Alford, also a newcomer to the industry, said he expects to hire about 100 people, who he said must be "fun, outgoing, energetic, fit and knowledgeable about the area." His first driver, he said, came to New Orleans from Newport, R.I.
Bike Taxi's website says it will offer its services "to the residents and tourists of the French Quarter, Marigny, Central Business District, Warehouse District and Uptown. In the future, we will look to expand our business to other parts of the city, including Mid-City, Bywater and the Garden District."
Mike Tifft, an attorney for a group of carriage and tour companies who tried to block what they see as new competition for tourist dollars, said he has not ended his fight.

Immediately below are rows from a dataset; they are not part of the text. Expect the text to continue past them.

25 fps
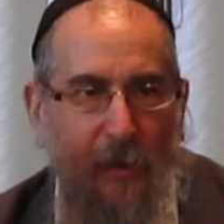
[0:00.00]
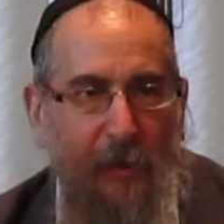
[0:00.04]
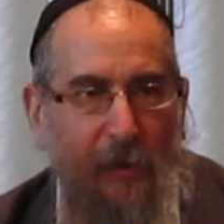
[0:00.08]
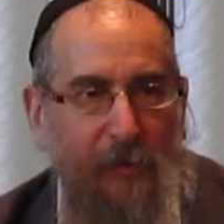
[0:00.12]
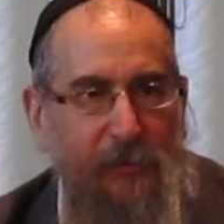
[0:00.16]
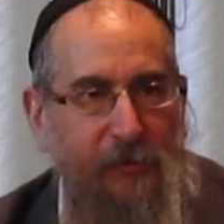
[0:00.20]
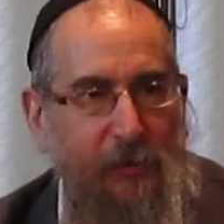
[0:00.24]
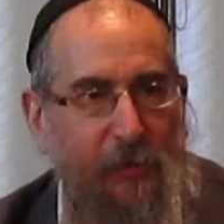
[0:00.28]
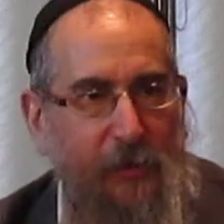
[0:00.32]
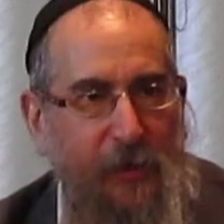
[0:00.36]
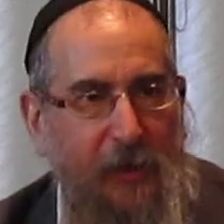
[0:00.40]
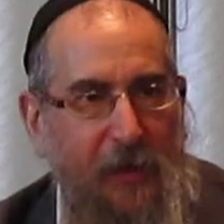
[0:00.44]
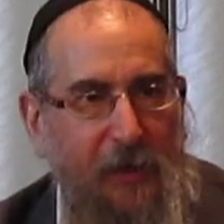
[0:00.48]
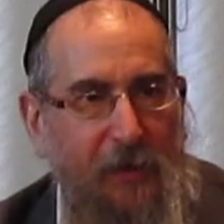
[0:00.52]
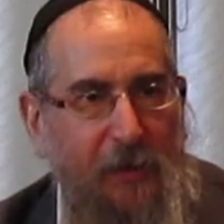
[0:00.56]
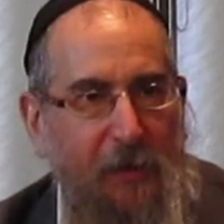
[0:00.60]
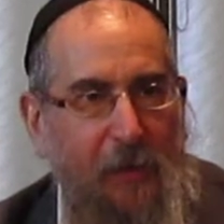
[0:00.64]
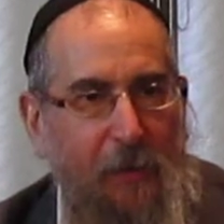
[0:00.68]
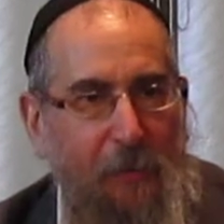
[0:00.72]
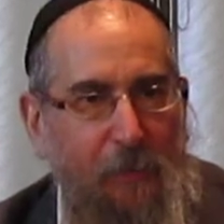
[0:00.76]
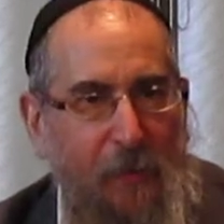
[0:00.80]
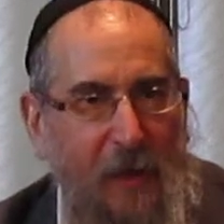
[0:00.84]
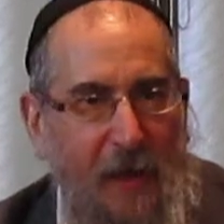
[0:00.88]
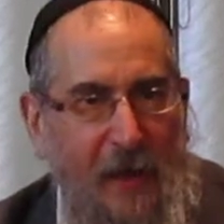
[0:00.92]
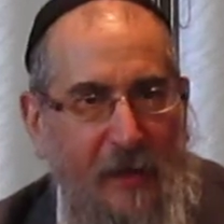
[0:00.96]
so they
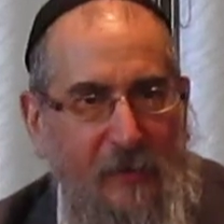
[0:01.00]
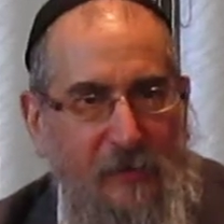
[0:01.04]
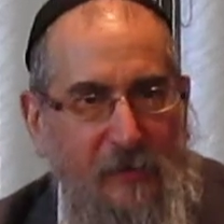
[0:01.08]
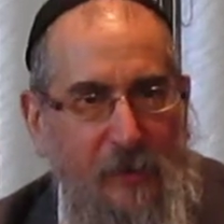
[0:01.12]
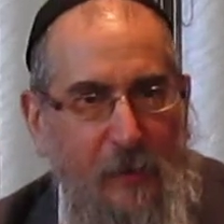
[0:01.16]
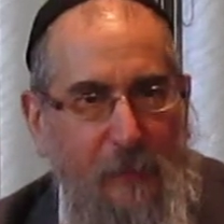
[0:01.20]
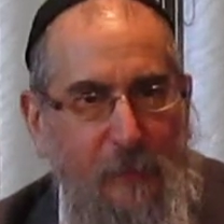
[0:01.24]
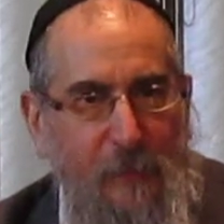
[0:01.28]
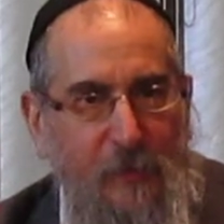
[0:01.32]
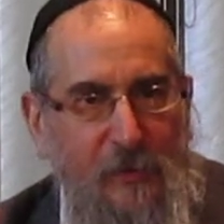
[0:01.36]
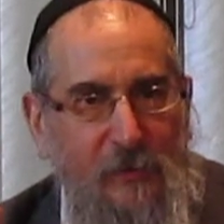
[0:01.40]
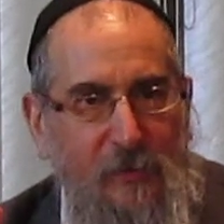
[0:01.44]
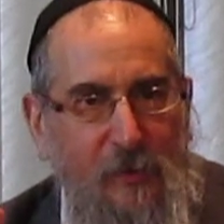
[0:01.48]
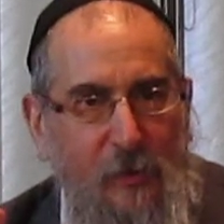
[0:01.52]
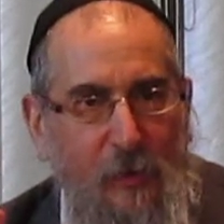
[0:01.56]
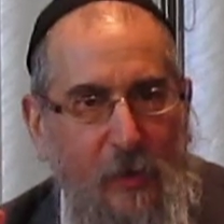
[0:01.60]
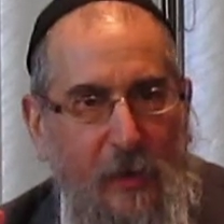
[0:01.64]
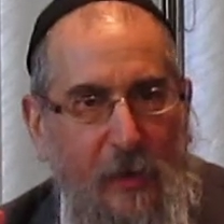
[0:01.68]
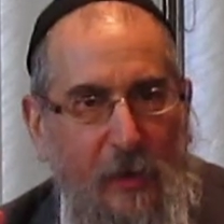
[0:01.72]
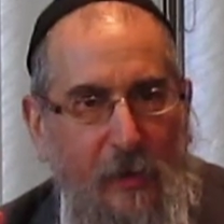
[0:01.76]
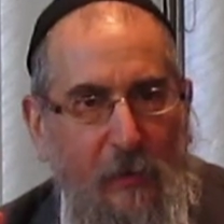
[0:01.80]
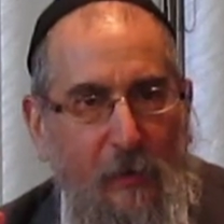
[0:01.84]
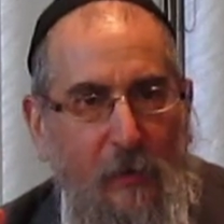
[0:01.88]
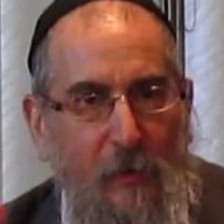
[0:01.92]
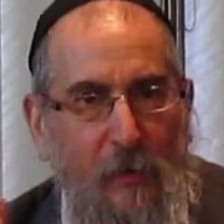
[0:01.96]
packed up into
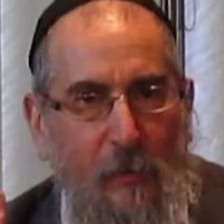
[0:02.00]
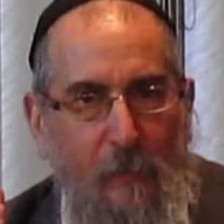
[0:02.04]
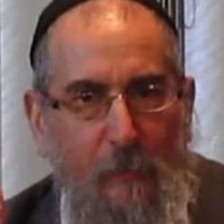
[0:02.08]
their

"We are still looking into the curious circumstances of the pedicab permit lottery," Tifft said this week. "It appears obvious from records recently provided to us that some applicants submitted multiple applications using proxies or straw men to successfully increase their chances. Frankly, we assumed that the city would throw out the results and make a clean start of it."
A company called Turtle Taxi began operating five pedicabs in New Orleans in 1999 but shut down a year later because city officials refused to let the vehicles operate in the French Quarter. Then-Mayor Marc Morial said a study had concluded that the vehicles would hinder traffic on the Quarter's narrow streets and could endanger passengers.
The owners of Turtle Taxi later filed a federal lawsuit alleging city officials put them out of business because they refused to take on a partner with connections to Morial. Morial and others denied the allegations, and a trial on the lawsuit resulted in a hung jury in 2002.